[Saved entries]

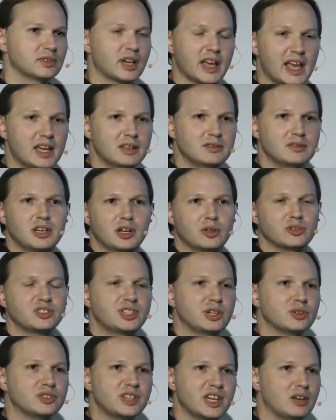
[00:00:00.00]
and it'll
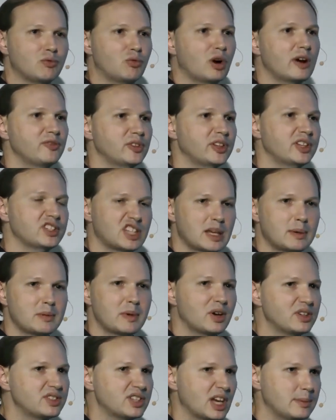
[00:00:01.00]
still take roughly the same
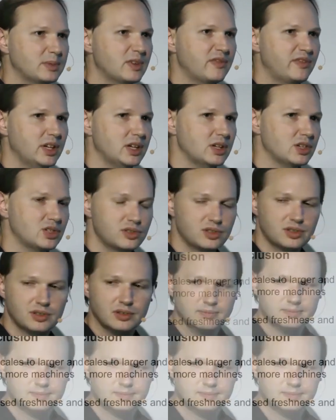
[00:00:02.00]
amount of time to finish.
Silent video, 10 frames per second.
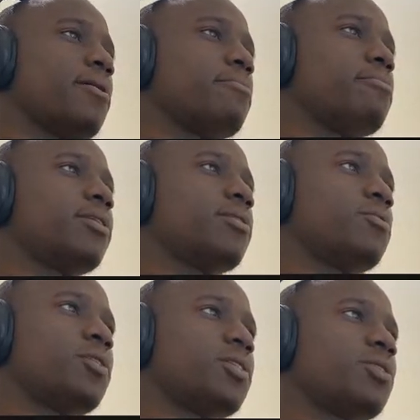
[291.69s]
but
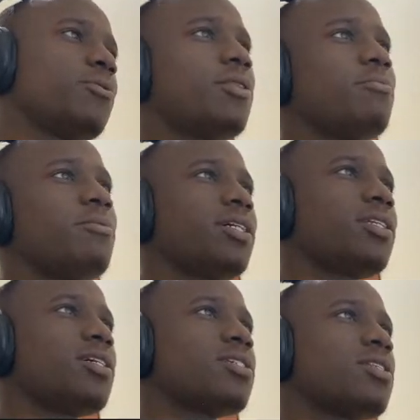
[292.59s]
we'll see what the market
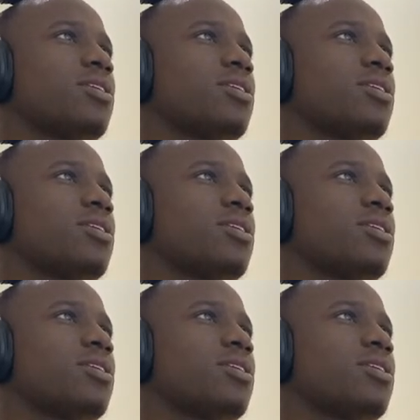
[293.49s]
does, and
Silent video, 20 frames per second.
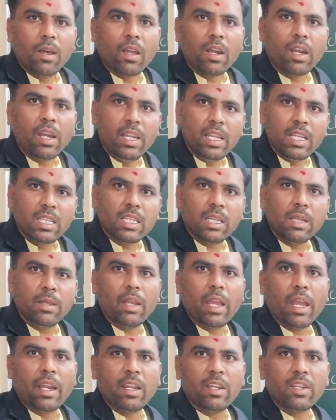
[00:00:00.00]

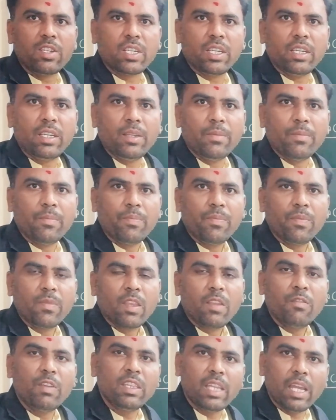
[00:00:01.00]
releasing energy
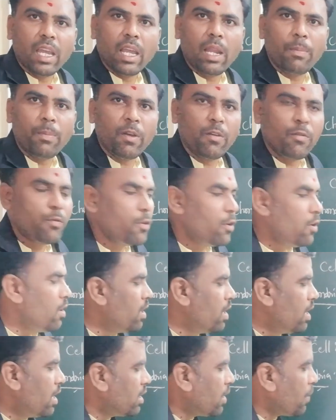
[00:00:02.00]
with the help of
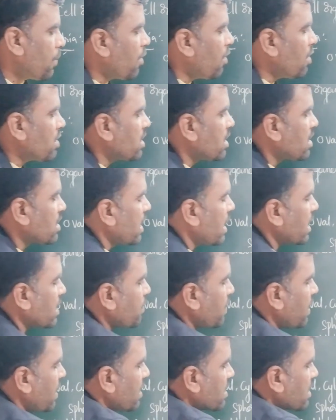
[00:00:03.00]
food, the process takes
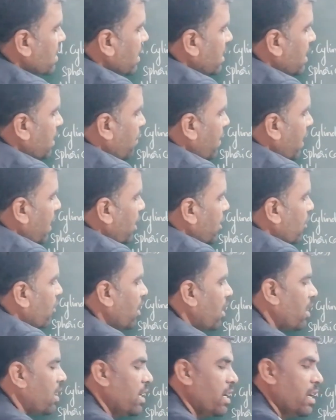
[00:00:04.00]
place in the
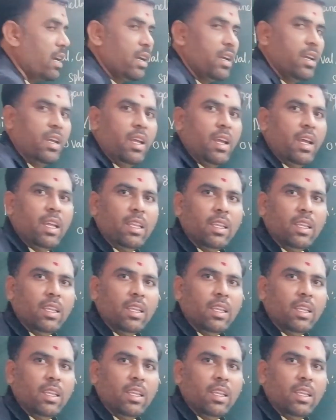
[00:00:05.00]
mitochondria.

● YOUR INSTRUCTIONS: Looking at the entries above, copy out every line in which "Silent" occurs.

● RESULT FOR THIS TASK:
Silent video, 10 frames per second.
Silent video, 20 frames per second.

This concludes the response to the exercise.